C’est la première fois que le pays subit une attaque d’une telle ampleur. Le chef du gouvernement écrit que le pays est profondément meurtri dans sa chair, suite à cette attaque contre les populations civiles. Issa Barry, l’un des députés de la province, ne cache pas, lui non plus, son désarroi : « Là, vraiment, nous avons les larmes aux yeux. C’est très, très difficile… Je ne comprends pas. Là, ce que nous préoccupe, c’est de pouvoir enterrer les morts, de faire le deuil… Nous sommes très abattus, mais nous sommes des Burkinabè, nous sommes un peuple résilient. Vous avez pu voir l’élan national qui s’est dégagé autour de ça, la solidarité qui s’est vite manifestée. Cela nous réconforte, on se sent moins seul. C’est toute la nation qui pleure. »
Regain de violences contre les civils
L’attaque intervient quelques semaines après une tournée du ministre de la Défense, Chériff Sy, dans plusieurs détachements militaires, dont celui de Sebba. Le ministre s’y était rendu pour encourager les forces armées en lutte contre le terrorisme. Le 17 mai dernier, il était justement à Sebba, situé à une dizaine de kilomètres de Solhan, dans la même province du Yagha.
Les images qui avait été diffusées sur la télévision montrait des élèves sortir de leur classe, des populations qui vaquaient à leurs occupations.
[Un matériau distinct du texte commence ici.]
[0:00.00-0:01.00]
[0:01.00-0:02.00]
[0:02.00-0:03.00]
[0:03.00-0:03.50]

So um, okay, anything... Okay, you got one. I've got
La vie avait repris à Sebba, et l’attaque de la nuit dernière arrive comme une réponse à cette visite du ministre, qui avait alors estimé que la situation était revenue à la normale dans la région.
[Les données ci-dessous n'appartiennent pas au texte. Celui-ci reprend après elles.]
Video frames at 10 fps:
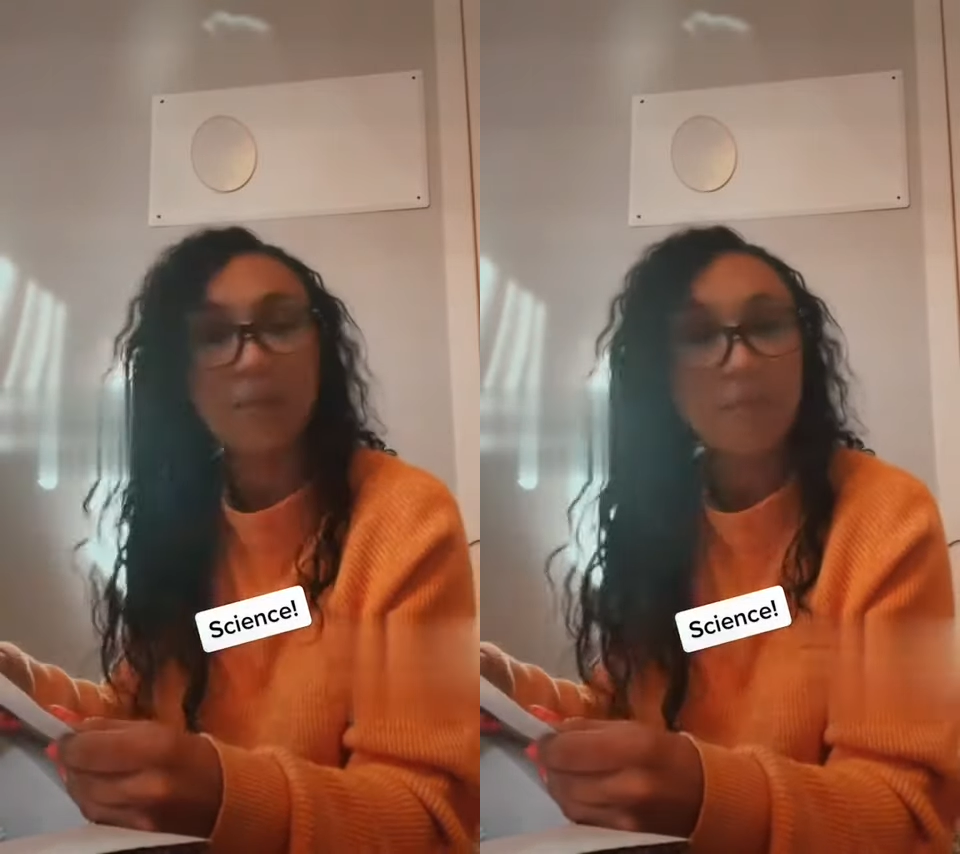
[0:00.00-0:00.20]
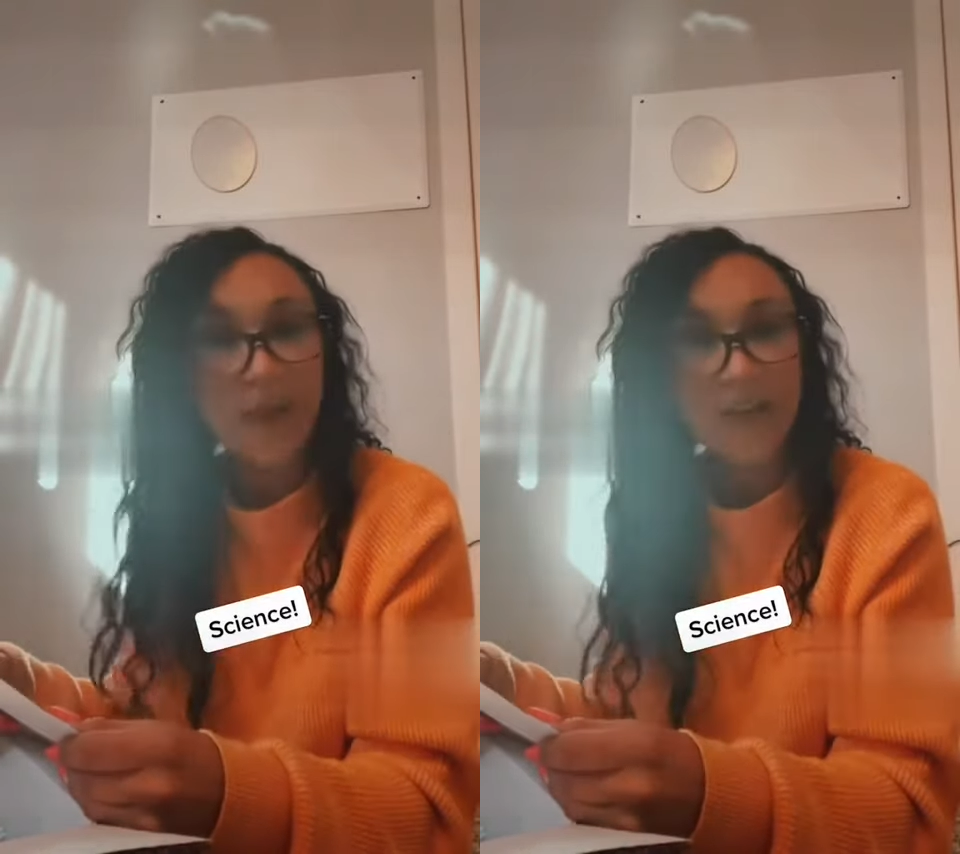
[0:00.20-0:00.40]

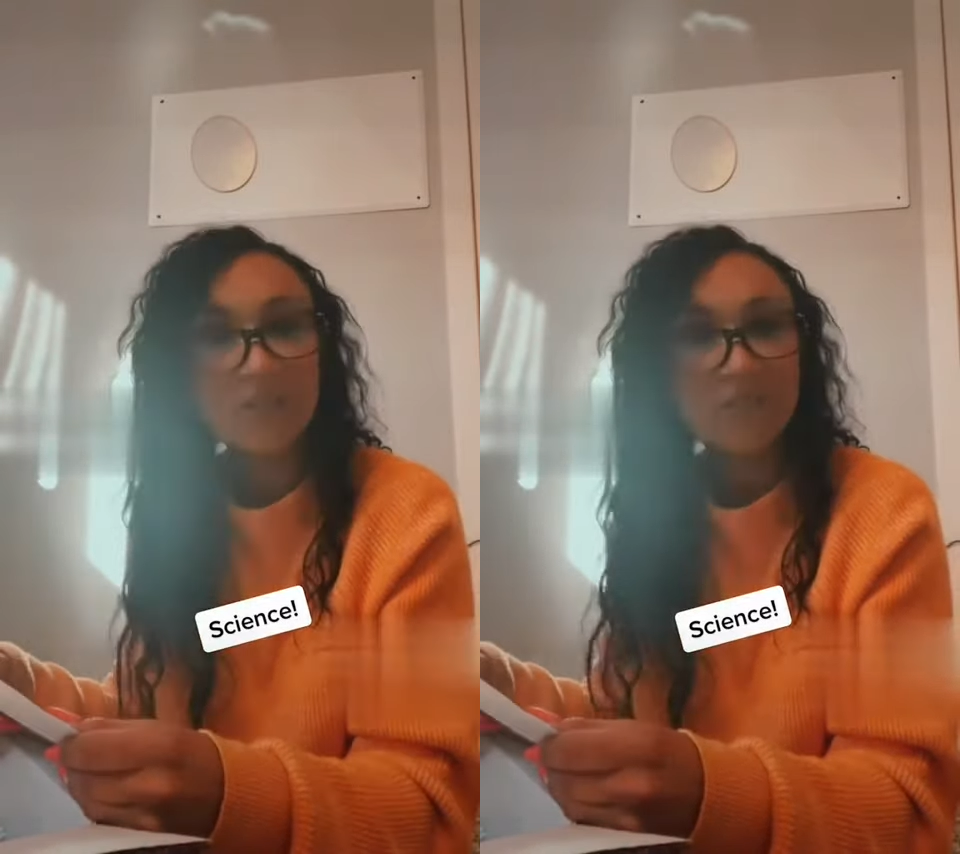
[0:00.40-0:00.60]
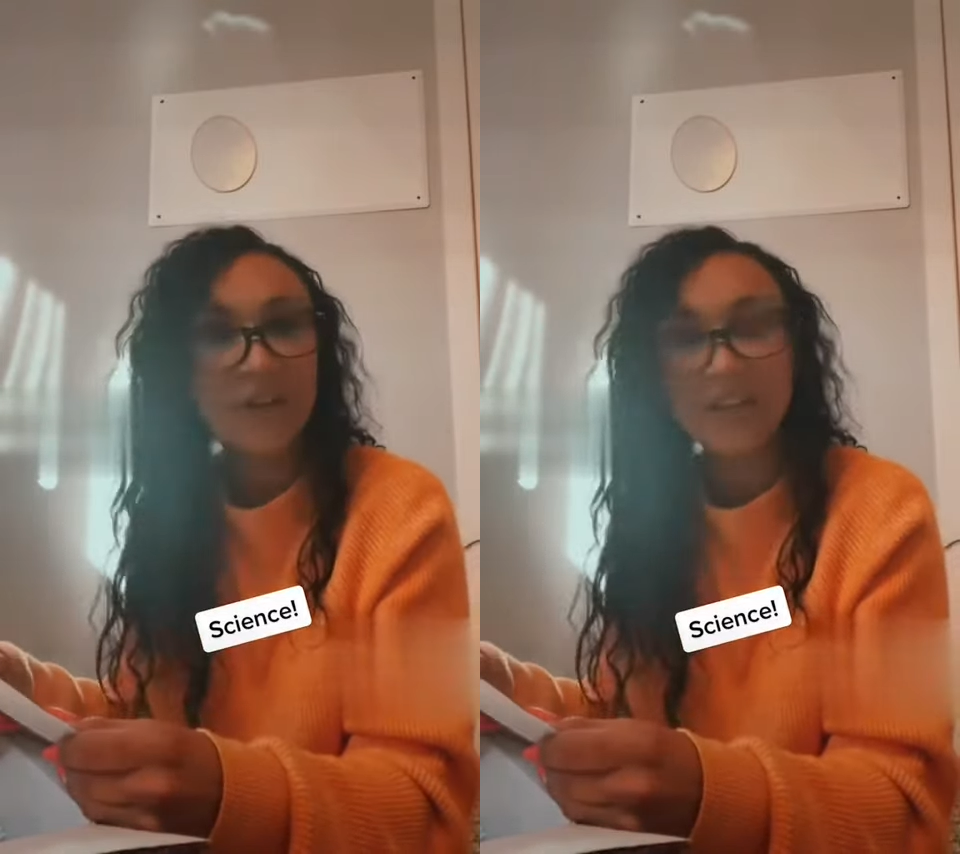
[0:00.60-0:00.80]
a
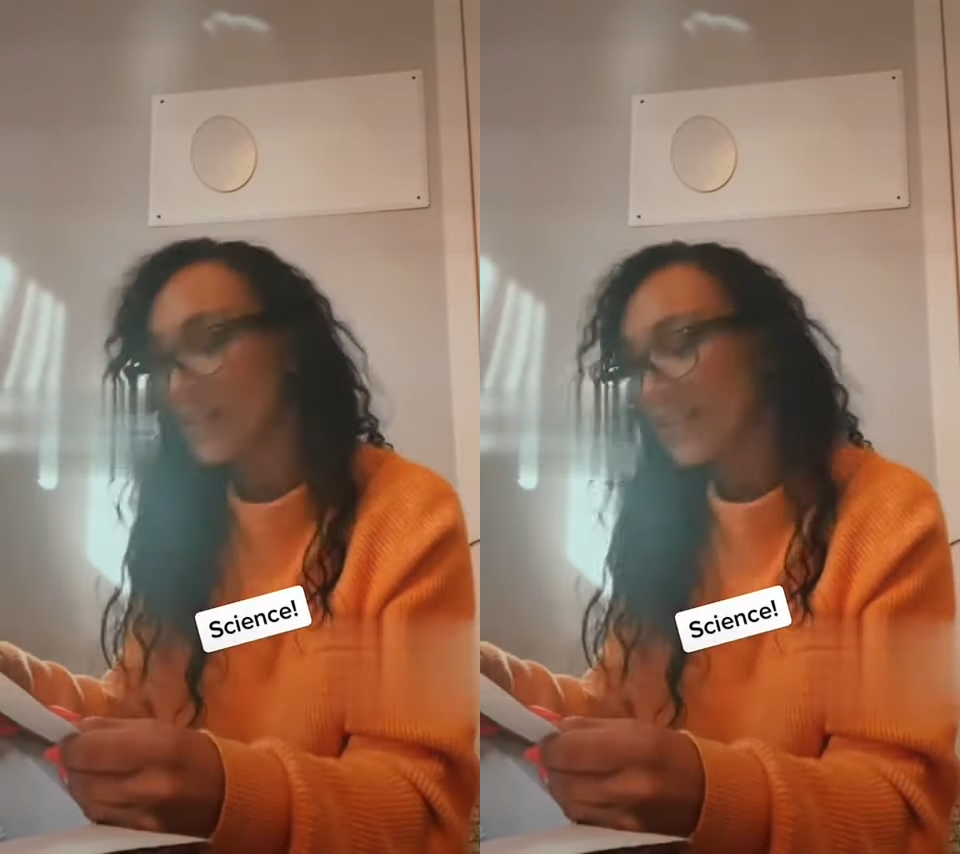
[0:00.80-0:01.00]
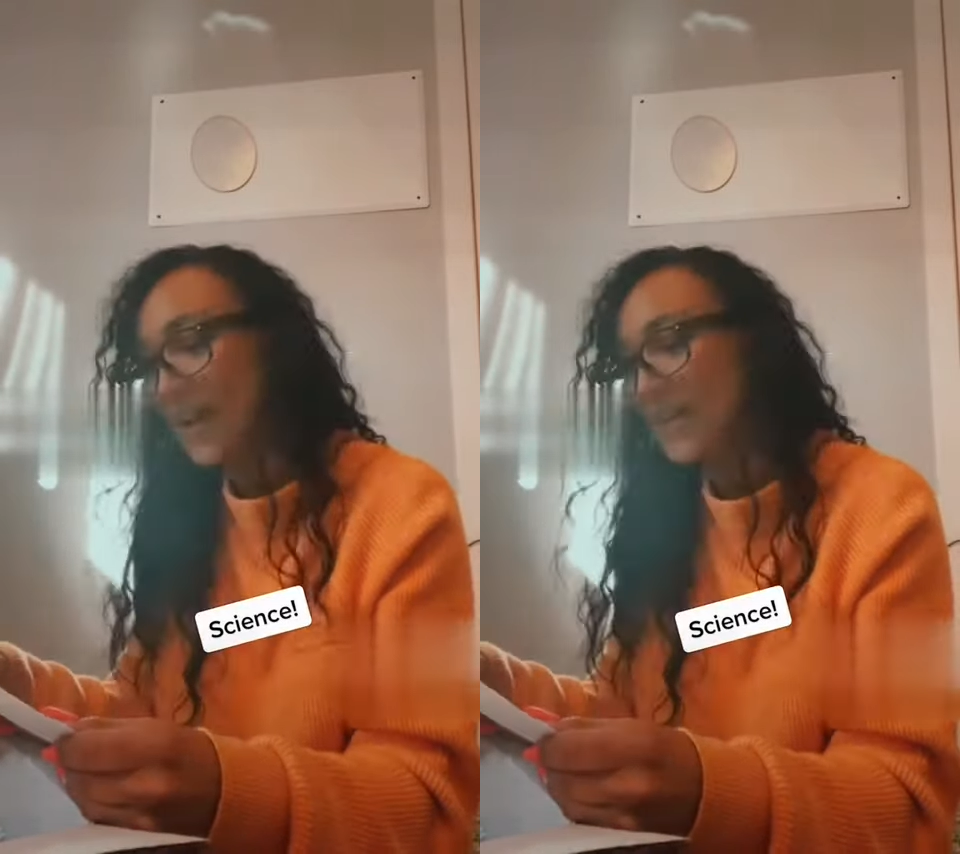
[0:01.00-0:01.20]
magnifying
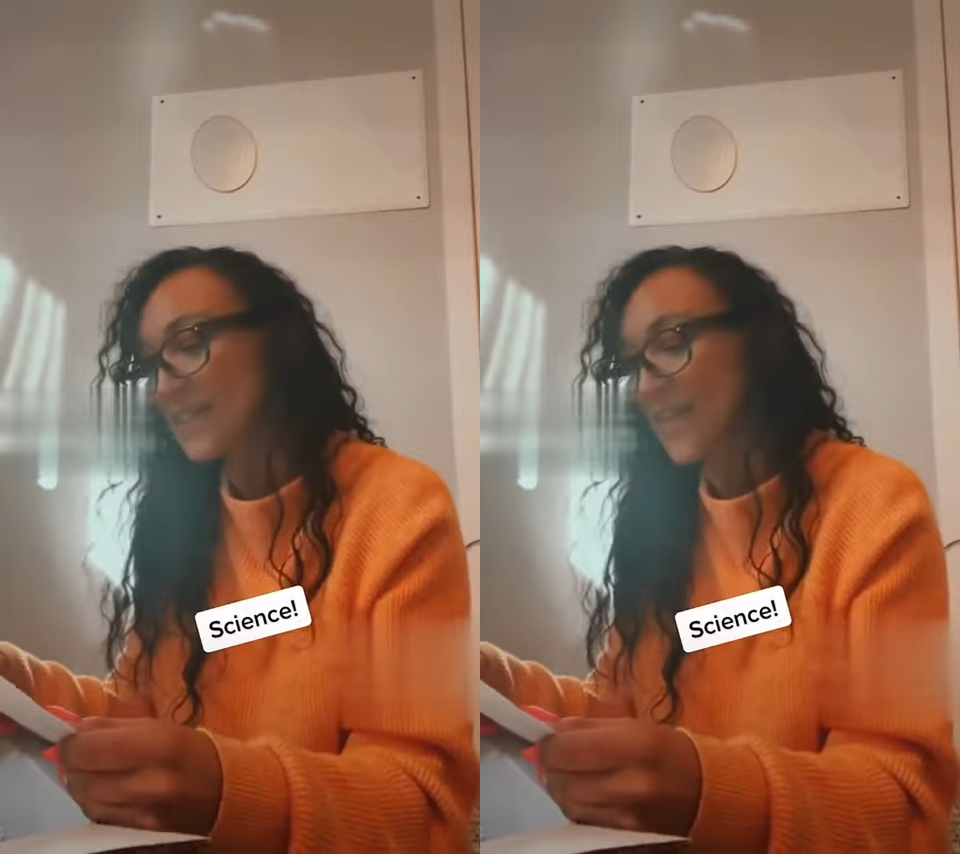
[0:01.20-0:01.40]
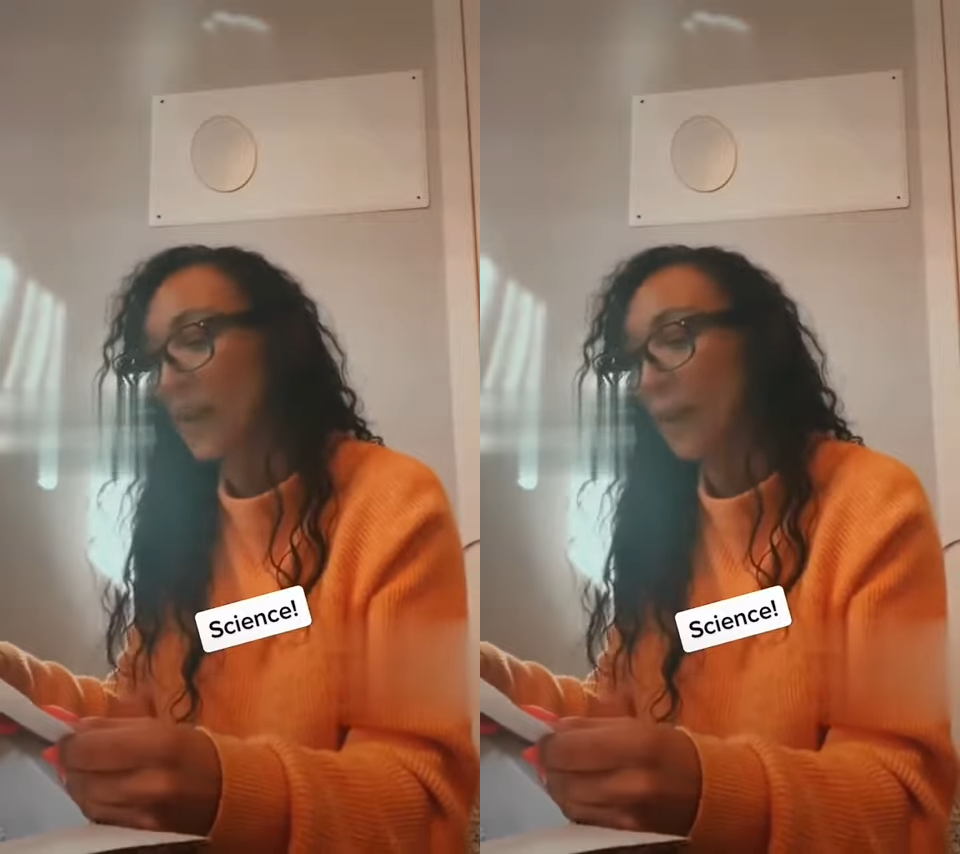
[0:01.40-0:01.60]

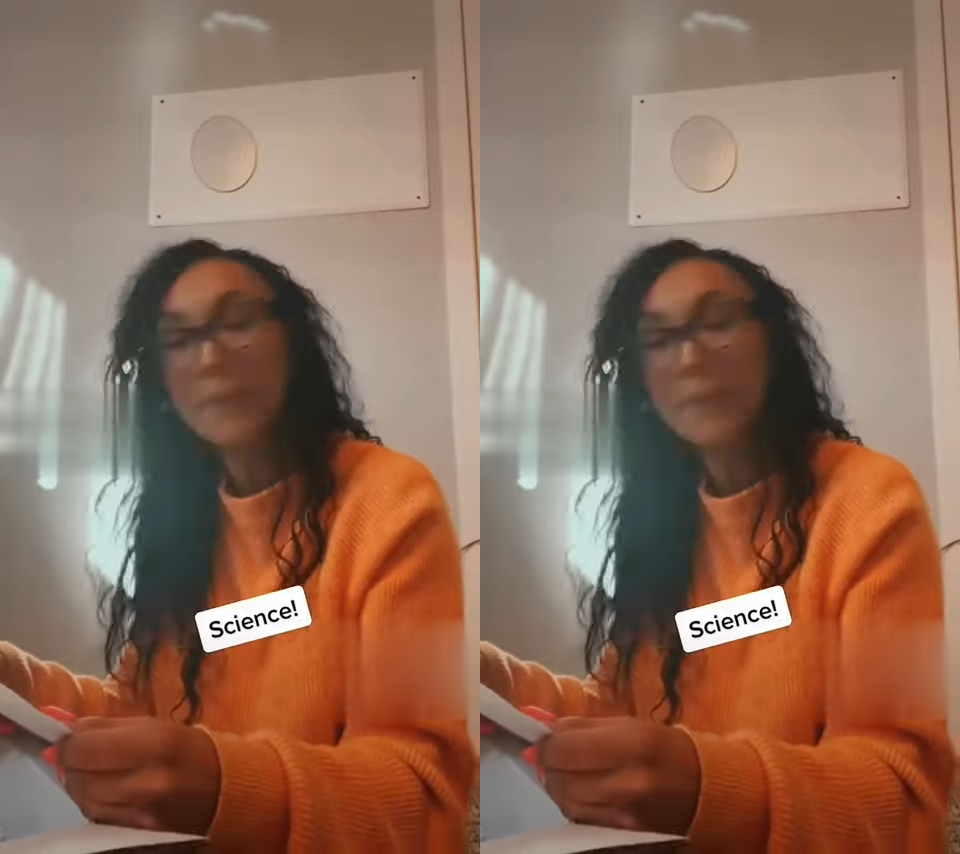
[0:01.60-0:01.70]
glass and a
Après avoir participé à une réunion de crise, Ousseini Tamboura, le ministre de la Communication et porte-parole du gouvernement souligne que les personnes blessées ont été prises en charge dans le centre de santé de Sebba et au centre régional de santé de Dori, pour les cas les plus graves. Cependant, Ousseni Tamboura estime que cette attaque ne doit pas être liée à la récente visite du ministre de la Défense dans cette province. L’objectif de sa visite était de voir les dispositifs mis en place et d’encourager les militaires sur le terrain.
Les Burkinabè sont en état de choc. C’est la première fois que vous avez un tel niveau de victimes. Je ne pense pas que l’on puisse qualifier ça autrement que de lâcheté.
Ousseni Tamboura, porte-parole et ministre de la Communication
Le Comité international de la Croix-Rouge, qui alertait il y a deux semaines sur le regain des violences visant les civils au Burkina Faso, a envoyé un soutien matériel à la direction régionale de Dori dans le nord du pays. Un camion est parti samedi soir de la capitale burkinabè avec des soins pour les blessures de guerre notamment. Selon l’organisation, une vingtaine de blessés seraient arrivés hier à Dori, et 35 à Sebba. Mais les dangers sur les routes empêchent les populations d’avoir accès aux soins, explique Laurent Saugy, le chef de la délégation du CICR au Burkina Faso :
C’est un appel à toutes les parties au conflit à se souvenir des règles de base qui sont empruntes d’humanité qu’une personne blessée, quelle qu’elle soit, a droit à être soignée. Raison pour laquelle le CICR vient de déployer, il y a quelques minutes, un support significatifs aux autorités sanitaires qui font un travail remarquable dans des circonstances comme celles-ci.
Laurent Saugy
Le secrétaire général de l’ONU a réagi par le biais d’un communiqué de son porte-parole, pour se dire « indigné par l’assassinat, tôt ce matin, de plus de cent civils, dont sept enfants, lors d’une attaque perpétrée par des assaillants non identifiés contre un village de la province de Yagha, dans la région du Sahel au Burkina Faso ».